I am experiencing a weird vram memory allocation difference running same ffmpeg decoding with NVDEC in different GPU hardware.
A simple use of h264_cuvid like the following example:
ffmpeg -c:v h264_cuvid -surfaces 8 -f mpegts -i https://samples.ffmpeg.org/V-codecs/h264/HD-h264.ts -vcodec libx264 -preset veryfast -crf 23 -c:a copy -f mpegts transcoded.ts
allocates 153MB of VRAM in GTX 1070 Ti under Linux with drivers 390.77 (also tested 384.110) but it allocates only 87MB of VRAM in GTX 1050 Ti under Linux with same drivers.

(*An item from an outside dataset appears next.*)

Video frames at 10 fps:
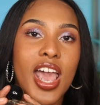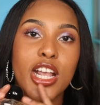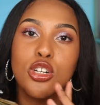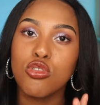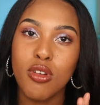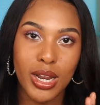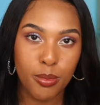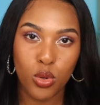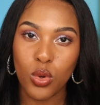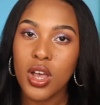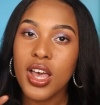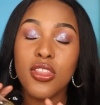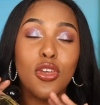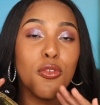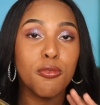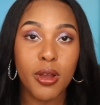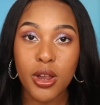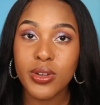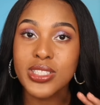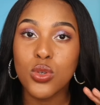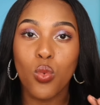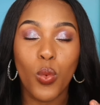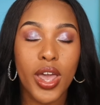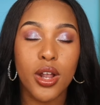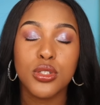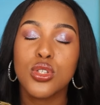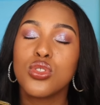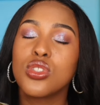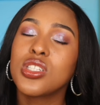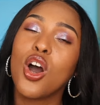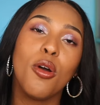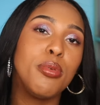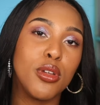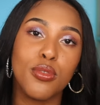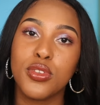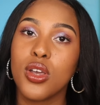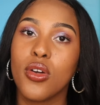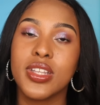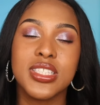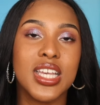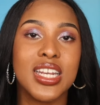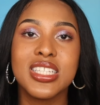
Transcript: incredible. The fragrance wears so beautifully on the skin.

Interestingly, GTX 1070 Ti under Windows allocates 132MB - less than Linux but more than GTX 1050 Ti. Unfortunately I couldn’t test 1050 Ti on Windows. Windows driver is 391 something (the one latest Windows 10 installs by default).
I have also tested memory allocation with AppDecode from Video SDK, and shows similar results.
205MB allocated on GTX 1070 Ti (higher because AppDec uses 20 surfaces), 139MB on GTX 1050 Ti.
Similar VRAM allocation differences happen in encoding too.
Is this a bug in the nvdec/nvenc libraries and SDK? Is this a bug in drivers? Or is this considered normal?
VRAM allocation for GTX 1070 Ti in Linux is quite high compared to both Windows and GTX 1050 Ti, thus limiting the number of concurrent decoding sessions - encoding is limited anyway in non Quadro.